# [WHAT THE EXERCISE ASKS]
What you return must match the data below exactly, minus any pictures.

====== ENTRIES SUPPLIED ======

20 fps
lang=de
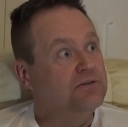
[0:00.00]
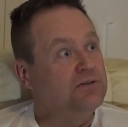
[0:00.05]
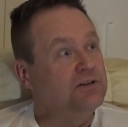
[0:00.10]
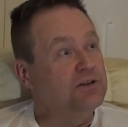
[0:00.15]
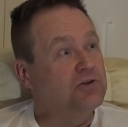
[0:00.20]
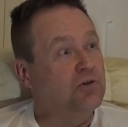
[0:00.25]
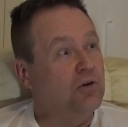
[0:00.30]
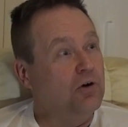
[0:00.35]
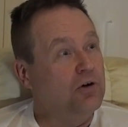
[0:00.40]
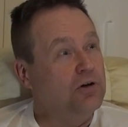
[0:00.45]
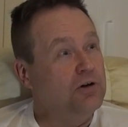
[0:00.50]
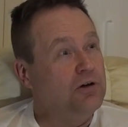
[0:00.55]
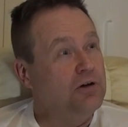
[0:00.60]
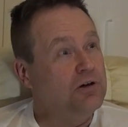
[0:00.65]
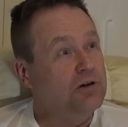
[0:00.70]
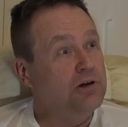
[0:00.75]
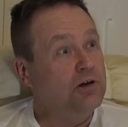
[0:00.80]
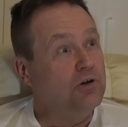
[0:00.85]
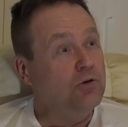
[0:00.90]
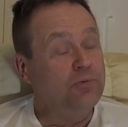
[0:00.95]
Nicole,
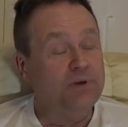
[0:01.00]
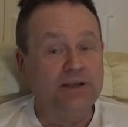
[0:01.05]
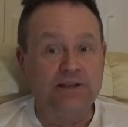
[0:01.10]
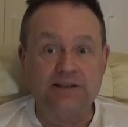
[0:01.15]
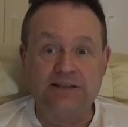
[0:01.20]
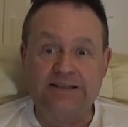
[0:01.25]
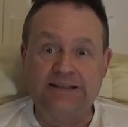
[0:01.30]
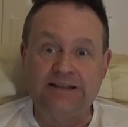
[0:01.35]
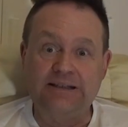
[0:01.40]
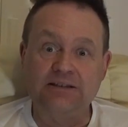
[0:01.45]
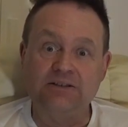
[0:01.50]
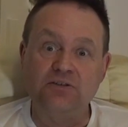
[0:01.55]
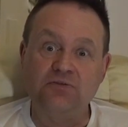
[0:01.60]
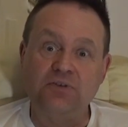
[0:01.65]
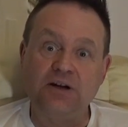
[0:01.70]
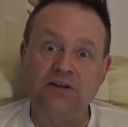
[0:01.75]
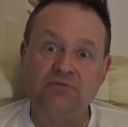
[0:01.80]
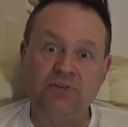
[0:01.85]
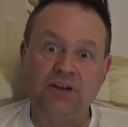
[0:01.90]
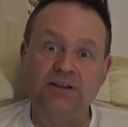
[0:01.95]
glaube ich, hat das ja nicht
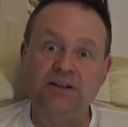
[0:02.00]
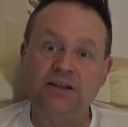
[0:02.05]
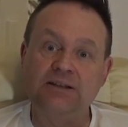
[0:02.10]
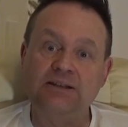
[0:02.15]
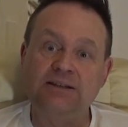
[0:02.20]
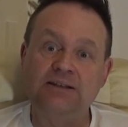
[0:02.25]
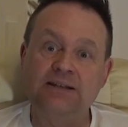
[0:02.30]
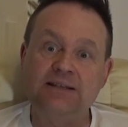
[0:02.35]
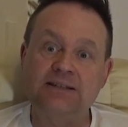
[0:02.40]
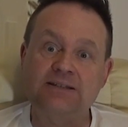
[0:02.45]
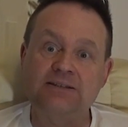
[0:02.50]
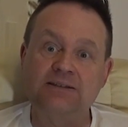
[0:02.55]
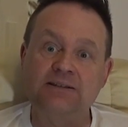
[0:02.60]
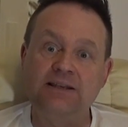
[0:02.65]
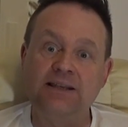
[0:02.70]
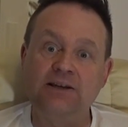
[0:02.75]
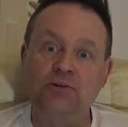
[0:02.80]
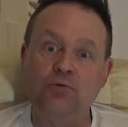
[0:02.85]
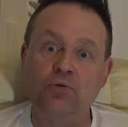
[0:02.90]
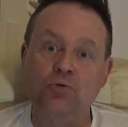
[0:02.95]
gefragt, wann dann die nächsten
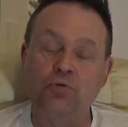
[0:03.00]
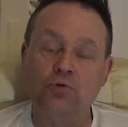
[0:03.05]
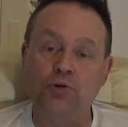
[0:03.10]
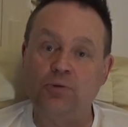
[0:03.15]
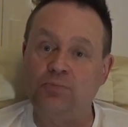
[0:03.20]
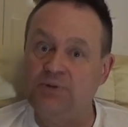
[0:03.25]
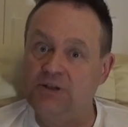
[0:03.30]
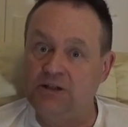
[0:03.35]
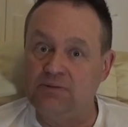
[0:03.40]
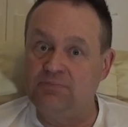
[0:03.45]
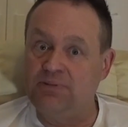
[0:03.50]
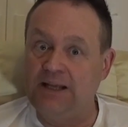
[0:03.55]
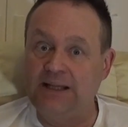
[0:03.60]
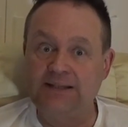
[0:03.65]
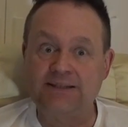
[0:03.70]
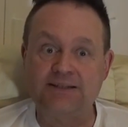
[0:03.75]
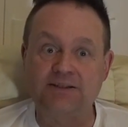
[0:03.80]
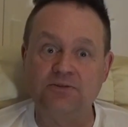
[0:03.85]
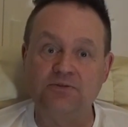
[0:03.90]
Legungen oder ob die geplant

======

# [WRITTEN RESPONSE]
20 fps
lang=de
[0:00.00]
[0:00.05]
[0:00.10]
[0:00.15]
[0:00.20]
[0:00.25]
[0:00.30]
[0:00.35]
[0:00.40]
[0:00.45]
[0:00.50]
[0:00.55]
[0:00.60]
[0:00.65]
[0:00.70]
[0:00.75]
[0:00.80]
[0:00.85]
[0:00.90]
[0:00.95]
Nicole,
[0:01.00]
[0:01.05]
[0:01.10]
[0:01.15]
[0:01.20]
[0:01.25]
[0:01.30]
[0:01.35]
[0:01.40]
[0:01.45]
[0:01.50]
[0:01.55]
[0:01.60]
[0:01.65]
[0:01.70]
[0:01.75]
[0:01.80]
[0:01.85]
[0:01.90]
[0:01.95]
glaube ich, hat das ja nicht
[0:02.00]
[0:02.05]
[0:02.10]
[0:02.15]
[0:02.20]
[0:02.25]
[0:02.30]
[0:02.35]
[0:02.40]
[0:02.45]
[0:02.50]
[0:02.55]
[0:02.60]
[0:02.65]
[0:02.70]
[0:02.75]
[0:02.80]
[0:02.85]
[0:02.90]
[0:02.95]
gefragt, wann dann die nächsten
[0:03.00]
[0:03.05]
[0:03.10]
[0:03.15]
[0:03.20]
[0:03.25]
[0:03.30]
[0:03.35]
[0:03.40]
[0:03.45]
[0:03.50]
[0:03.55]
[0:03.60]
[0:03.65]
[0:03.70]
[0:03.75]
[0:03.80]
[0:03.85]
[0:03.90]
Legungen oder ob die geplant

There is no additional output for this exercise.